Il gruppo Giovani Democratici torna a sensibilizzare l’opinione pubblica in merito al tema del cambiamento climatico:

“Come Giovani Democratici siamo ben lieti di condividere tutto il testo dell’appello dei Fridays For Future di Faenza e con il poco che possiamo fare ci impegneremo per promuovere tutte le politiche necessarie a valorizzare il binomio inscindibile della giustizia ambientale e sociale.

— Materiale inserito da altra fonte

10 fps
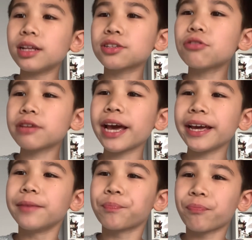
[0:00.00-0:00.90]
It's
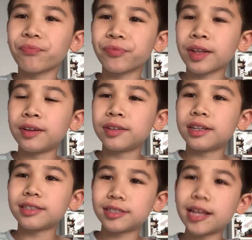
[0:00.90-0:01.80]
okay.
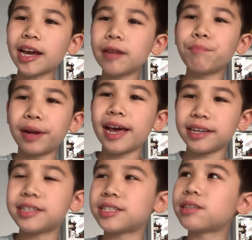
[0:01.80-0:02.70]
Second
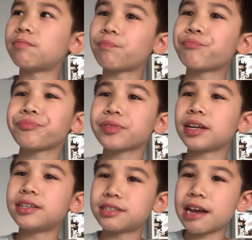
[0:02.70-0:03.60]
place.
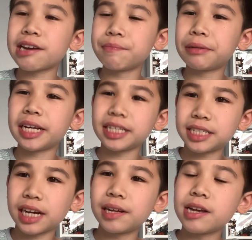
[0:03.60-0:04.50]
Second
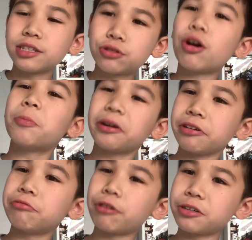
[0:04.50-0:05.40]
place.
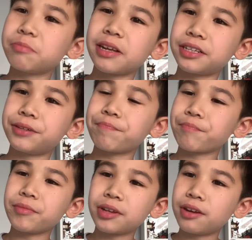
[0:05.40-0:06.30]
Strawberry watermelon,
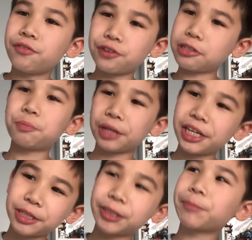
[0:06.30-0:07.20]
first
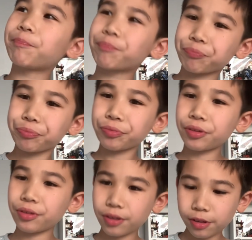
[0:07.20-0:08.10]
place.
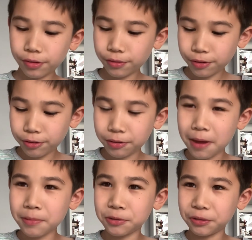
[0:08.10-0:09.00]

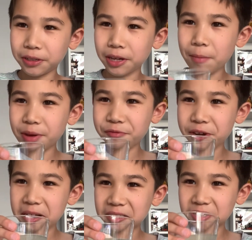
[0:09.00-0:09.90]
Let me let me
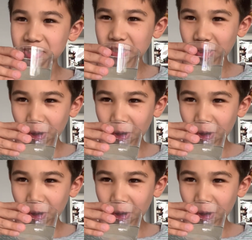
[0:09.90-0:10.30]
finish it.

Lo diciamo con la consapevolezza di esserci già impegnati in tale fronte. Come GD Faenza abbiamo sostenuto la raccolta firme per la proposta di legge popolare FIGLICOSTITUENTI, abbiamo organizzato ECOFAENZA pulendo il parco Tassinari dall’immondizia e abbiamo sfruttato ogni possibile uscita in pubblico per rimarcare l’importanza di una nuova stagione eco-sostenibile anche per Faenza. Anche sul piano regionale non siamo stati da meno e abbiamo fatto firmare a Bonaccini un documento programmatico, “Radici Profonde e Sguardo all’Orizzonte”: abbiamo chiesto una nuova stagione dei diritti attraverso un altro Statuto dei Lavoratori, che tenga conto anche delle nuove tipologie di lavoro e doni nuove sicurezze a chi non le ha, abbiamo rimarcato l’importanza del green new deal e la necessità di un futuro plastic-free della nostra regione

Ovviamente tutto ciò è solo l’inizio e per ora non basta, ma continueremo a lottare e impegnarci affinché il progresso vada in una direzione sostenibile e i diritti sociali siano una realtà e non soltanto una scritta. A tal proposito anticipiamo fin da ora che il prossimo passo da parte nostra: faremo una campagna via social per promuovere l’ECI (European Citizens’ Initiative) dei Fridays For Future Europei volta a chiedere all’UE:

-Adeguamento della legislazione europea in materia di clima in vista di una riduzione dell’80% delle emissioni di gas a effetto serra entro il 2030 per azzerare le emissioni nette entro il 2035

– Istituzione di un meccanismo di adeguamento delle emissioni di CO2 alle frontiere dell’UE.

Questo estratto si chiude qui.